*Problem details*. What you give back must match the data exactly, minus the pictures.

(Records begins)

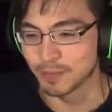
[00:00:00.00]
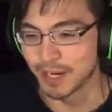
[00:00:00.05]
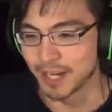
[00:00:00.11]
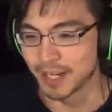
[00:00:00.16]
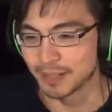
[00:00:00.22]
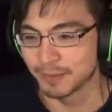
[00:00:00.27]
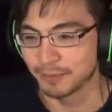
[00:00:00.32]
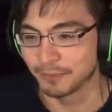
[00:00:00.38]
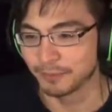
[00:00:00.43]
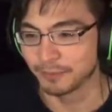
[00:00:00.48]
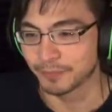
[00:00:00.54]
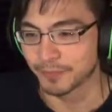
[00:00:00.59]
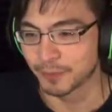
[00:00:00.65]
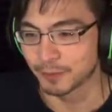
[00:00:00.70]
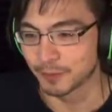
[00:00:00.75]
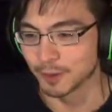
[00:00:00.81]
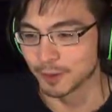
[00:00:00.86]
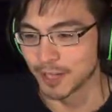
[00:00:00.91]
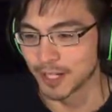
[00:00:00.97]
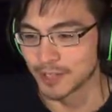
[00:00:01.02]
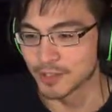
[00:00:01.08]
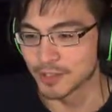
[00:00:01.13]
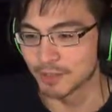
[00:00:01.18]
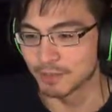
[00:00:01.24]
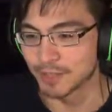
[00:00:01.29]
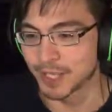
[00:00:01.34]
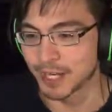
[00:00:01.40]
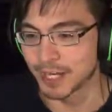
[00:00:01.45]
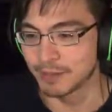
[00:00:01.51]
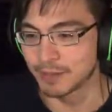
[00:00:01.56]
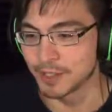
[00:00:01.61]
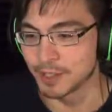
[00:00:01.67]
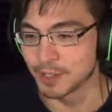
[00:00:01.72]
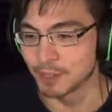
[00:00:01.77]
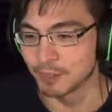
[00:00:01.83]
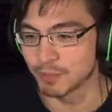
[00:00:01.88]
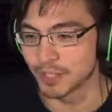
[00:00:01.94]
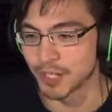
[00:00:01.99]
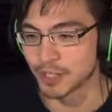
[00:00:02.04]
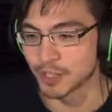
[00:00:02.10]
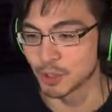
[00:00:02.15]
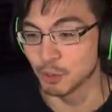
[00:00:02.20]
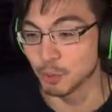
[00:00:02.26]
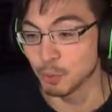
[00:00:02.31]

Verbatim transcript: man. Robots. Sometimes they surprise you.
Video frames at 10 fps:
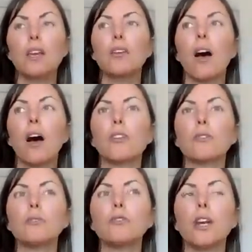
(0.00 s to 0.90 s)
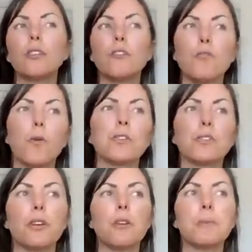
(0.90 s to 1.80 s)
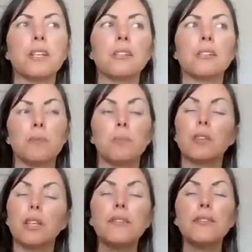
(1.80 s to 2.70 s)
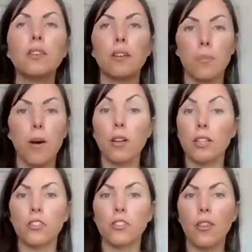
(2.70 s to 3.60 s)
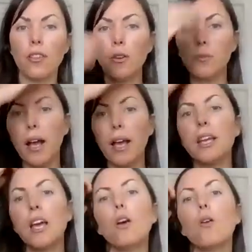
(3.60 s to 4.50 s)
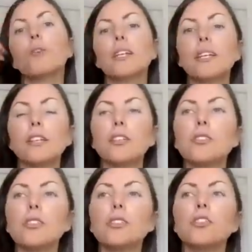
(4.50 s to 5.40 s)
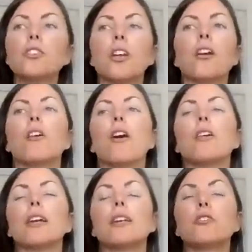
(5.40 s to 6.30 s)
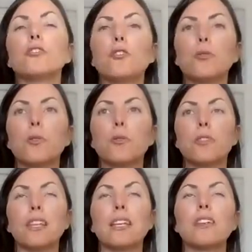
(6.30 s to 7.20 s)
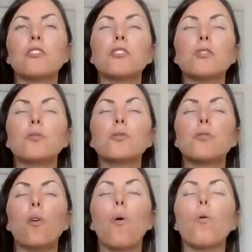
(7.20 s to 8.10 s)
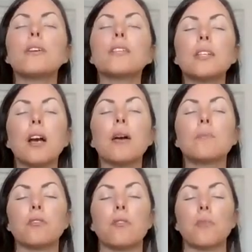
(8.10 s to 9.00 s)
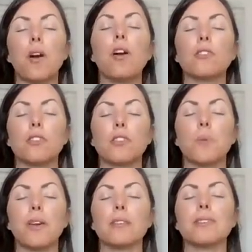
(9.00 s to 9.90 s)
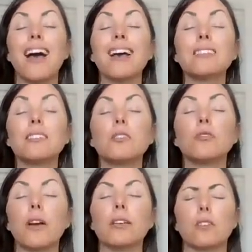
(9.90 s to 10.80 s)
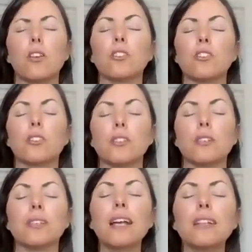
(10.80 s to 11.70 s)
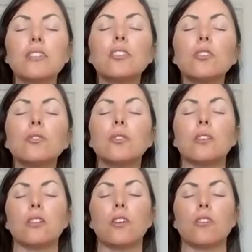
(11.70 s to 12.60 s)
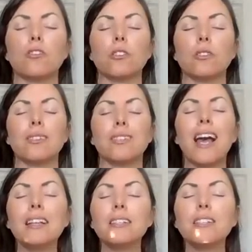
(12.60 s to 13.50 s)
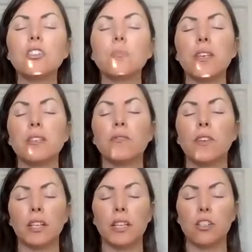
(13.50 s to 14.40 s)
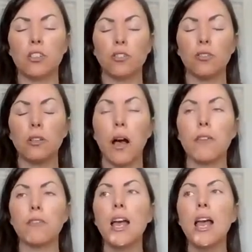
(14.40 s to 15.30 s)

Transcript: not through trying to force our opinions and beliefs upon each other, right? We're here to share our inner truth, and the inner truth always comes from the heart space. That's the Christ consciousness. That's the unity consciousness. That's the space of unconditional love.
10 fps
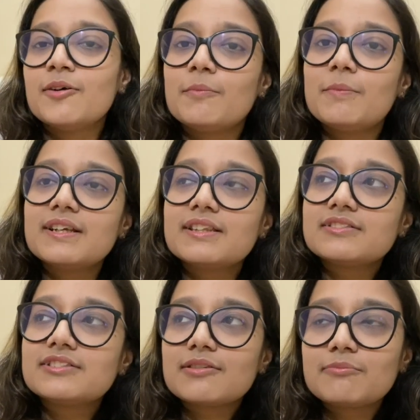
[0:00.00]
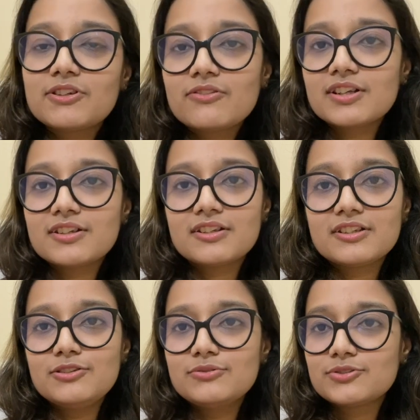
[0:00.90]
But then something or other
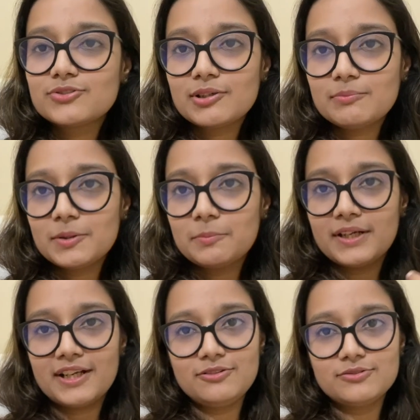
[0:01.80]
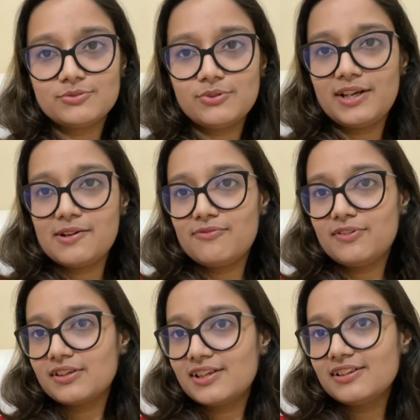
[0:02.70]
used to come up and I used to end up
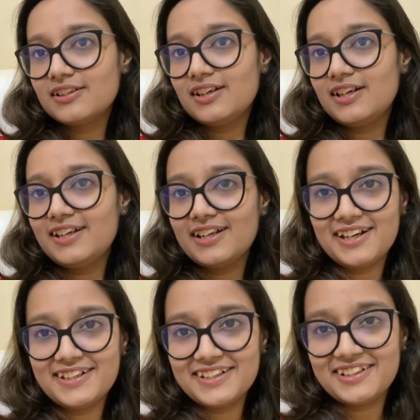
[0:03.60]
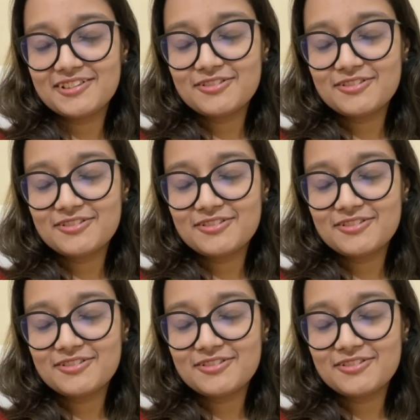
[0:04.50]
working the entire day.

(Records ends)

*Answer space*.
[00:00:00.00]
[00:00:00.05]
[00:00:00.11]
[00:00:00.16]
[00:00:00.22]
[00:00:00.27]
[00:00:00.32]
[00:00:00.38]
[00:00:00.43]
[00:00:00.48]
[00:00:00.54]
[00:00:00.59]
[00:00:00.65]
[00:00:00.70]
[00:00:00.75]
[00:00:00.81]
[00:00:00.86]
[00:00:00.91]
[00:00:00.97]
[00:00:01.02]
[00:00:01.08]
[00:00:01.13]
[00:00:01.18]
[00:00:01.24]
[00:00:01.29]
[00:00:01.34]
[00:00:01.40]
[00:00:01.45]
[00:00:01.51]
[00:00:01.56]
[00:00:01.61]
[00:00:01.67]
[00:00:01.72]
[00:00:01.77]
[00:00:01.83]
[00:00:01.88]
[00:00:01.94]
[00:00:01.99]
[00:00:02.04]
[00:00:02.10]
[00:00:02.15]
[00:00:02.20]
[00:00:02.26]
[00:00:02.31]

Verbatim transcript: man. Robots. Sometimes they surprise you.
Video frames at 10 fps:
(0.00 s to 0.90 s)
(0.90 s to 1.80 s)
(1.80 s to 2.70 s)
(2.70 s to 3.60 s)
(3.60 s to 4.50 s)
(4.50 s to 5.40 s)
(5.40 s to 6.30 s)
(6.30 s to 7.20 s)
(7.20 s to 8.10 s)
(8.10 s to 9.00 s)
(9.00 s to 9.90 s)
(9.90 s to 10.80 s)
(10.80 s to 11.70 s)
(11.70 s to 12.60 s)
(12.60 s to 13.50 s)
(13.50 s to 14.40 s)
(14.40 s to 15.30 s)

Transcript: not through trying to force our opinions and beliefs upon each other, right? We're here to share our inner truth, and the inner truth always comes from the heart space. That's the Christ consciousness. That's the unity consciousness. That's the space of unconditional love.
10 fps
[0:00.00]
[0:00.90]
But then something or other
[0:01.80]
[0:02.70]
used to come up and I used to end up
[0:03.60]
[0:04.50]
working the entire day.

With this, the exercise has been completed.